Il se mit donc immédiatement au travail et prépara, plutôt avec aisance, une vingtaine de messages, ce qui, pensa-t-il avec émotion, devrait largement suffire.
Puis, vint l’inévitable. Sa femme était près de lui. Il essaya de la rassurer tant qu’il pu et lui murmura, dans un dernier souffle, ces quelques mots à l’oreille : “J’ai été le plus heureux des hommes à tes côtés. Je pars, mais ne t’abandonne pas pour autant. Chaque année, à la date anniversaire de notre rencontre, je te donnerai des nouvelles. Prends-soin de toi mon ange”.

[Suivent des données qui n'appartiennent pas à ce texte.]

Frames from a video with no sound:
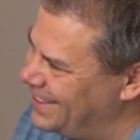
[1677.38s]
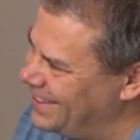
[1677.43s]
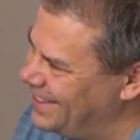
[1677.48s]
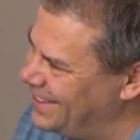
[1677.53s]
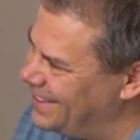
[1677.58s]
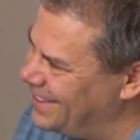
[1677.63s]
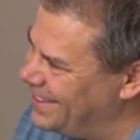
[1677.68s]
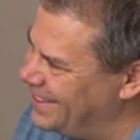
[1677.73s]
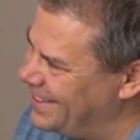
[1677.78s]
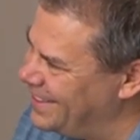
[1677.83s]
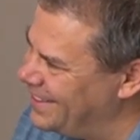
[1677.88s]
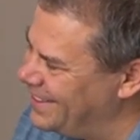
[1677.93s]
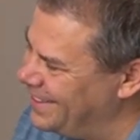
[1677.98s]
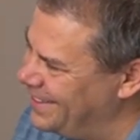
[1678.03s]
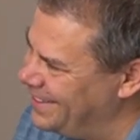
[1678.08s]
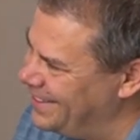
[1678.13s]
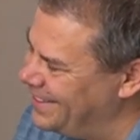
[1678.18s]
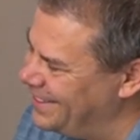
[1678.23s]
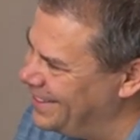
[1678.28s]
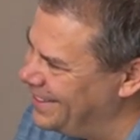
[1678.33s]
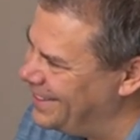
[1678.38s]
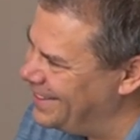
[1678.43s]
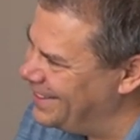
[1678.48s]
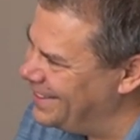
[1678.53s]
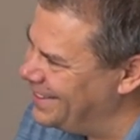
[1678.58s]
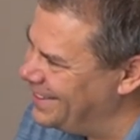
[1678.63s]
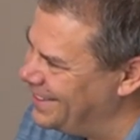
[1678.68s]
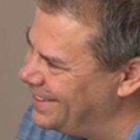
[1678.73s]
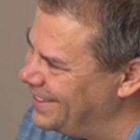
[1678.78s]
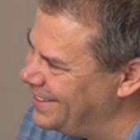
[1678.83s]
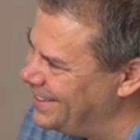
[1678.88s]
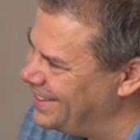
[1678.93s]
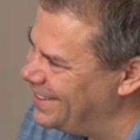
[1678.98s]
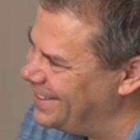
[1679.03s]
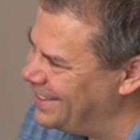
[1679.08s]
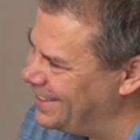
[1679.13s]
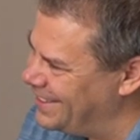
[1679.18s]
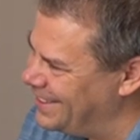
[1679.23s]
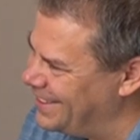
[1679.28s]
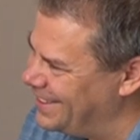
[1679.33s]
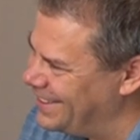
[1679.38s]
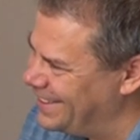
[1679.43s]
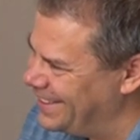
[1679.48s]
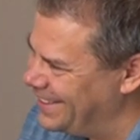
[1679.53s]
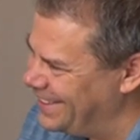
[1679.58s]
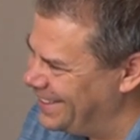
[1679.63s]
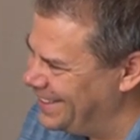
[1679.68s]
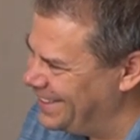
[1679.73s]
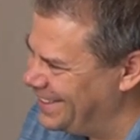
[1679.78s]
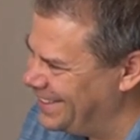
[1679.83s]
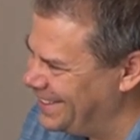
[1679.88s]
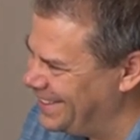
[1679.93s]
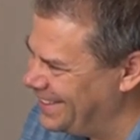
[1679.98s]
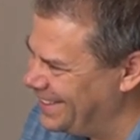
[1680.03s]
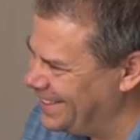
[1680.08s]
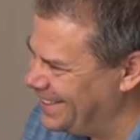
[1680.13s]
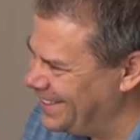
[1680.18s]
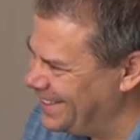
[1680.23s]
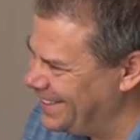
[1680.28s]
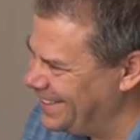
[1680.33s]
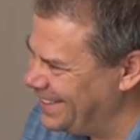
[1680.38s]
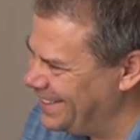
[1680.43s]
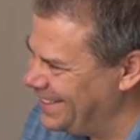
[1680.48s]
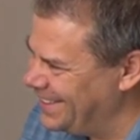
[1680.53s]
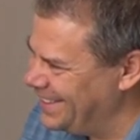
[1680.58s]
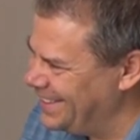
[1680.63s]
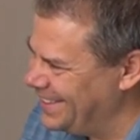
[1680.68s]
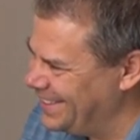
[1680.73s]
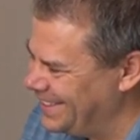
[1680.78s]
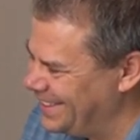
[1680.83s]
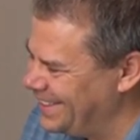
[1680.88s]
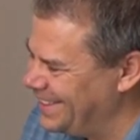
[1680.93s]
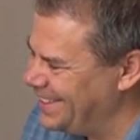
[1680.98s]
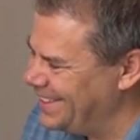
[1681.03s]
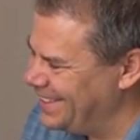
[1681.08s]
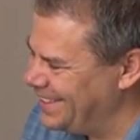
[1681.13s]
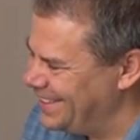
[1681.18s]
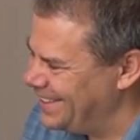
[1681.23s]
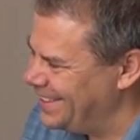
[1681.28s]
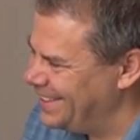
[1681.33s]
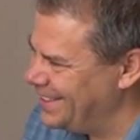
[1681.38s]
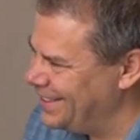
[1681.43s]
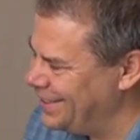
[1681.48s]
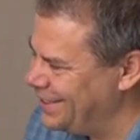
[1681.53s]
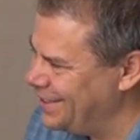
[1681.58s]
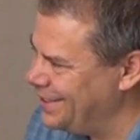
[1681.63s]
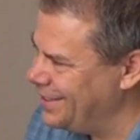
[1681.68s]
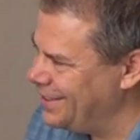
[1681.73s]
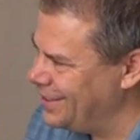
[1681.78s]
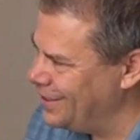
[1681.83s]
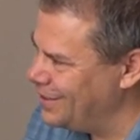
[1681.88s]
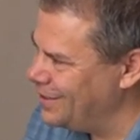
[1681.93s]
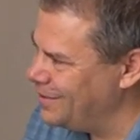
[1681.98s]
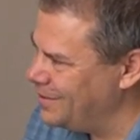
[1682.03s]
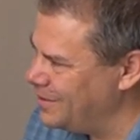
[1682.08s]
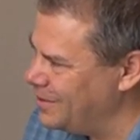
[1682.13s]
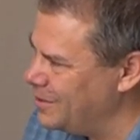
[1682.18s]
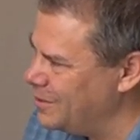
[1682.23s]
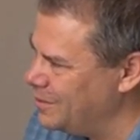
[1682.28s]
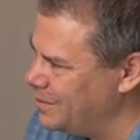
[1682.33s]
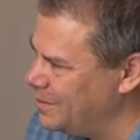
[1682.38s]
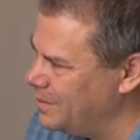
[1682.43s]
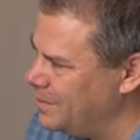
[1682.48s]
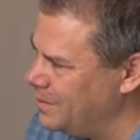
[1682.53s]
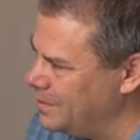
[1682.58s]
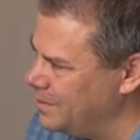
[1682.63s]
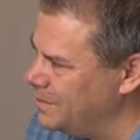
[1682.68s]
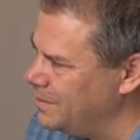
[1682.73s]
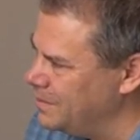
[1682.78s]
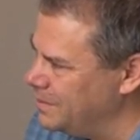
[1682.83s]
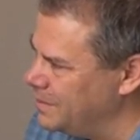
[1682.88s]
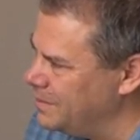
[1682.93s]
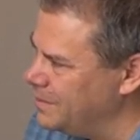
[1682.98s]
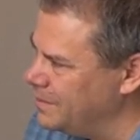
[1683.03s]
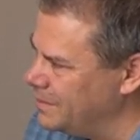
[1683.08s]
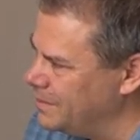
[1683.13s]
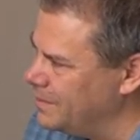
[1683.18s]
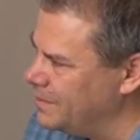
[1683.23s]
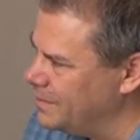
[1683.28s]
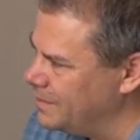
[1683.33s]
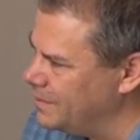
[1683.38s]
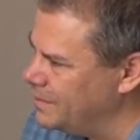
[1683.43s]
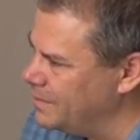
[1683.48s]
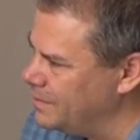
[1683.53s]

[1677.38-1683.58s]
The person shown says nothing.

Et depuis, chaque mois de juin, le 12, elle se connectait sur le blog de son défunt mari pour y découvrir, fébrilement, un des messages qui s’affichaient automatiquement, suivant la planification qu’il avait mise en place avant de la quitter. Tous les ans, en quelques lignes, il lui rappelait que de là où il était, il continuait à veiller sur elle, et qu’à jamais il la porterait dans son cœur. De son côté, elle se sentait protégée, rassurée, et savait également, que jusqu’à son dernier jour, elle ne cesserait jamais, elle non plus, de l’aimer.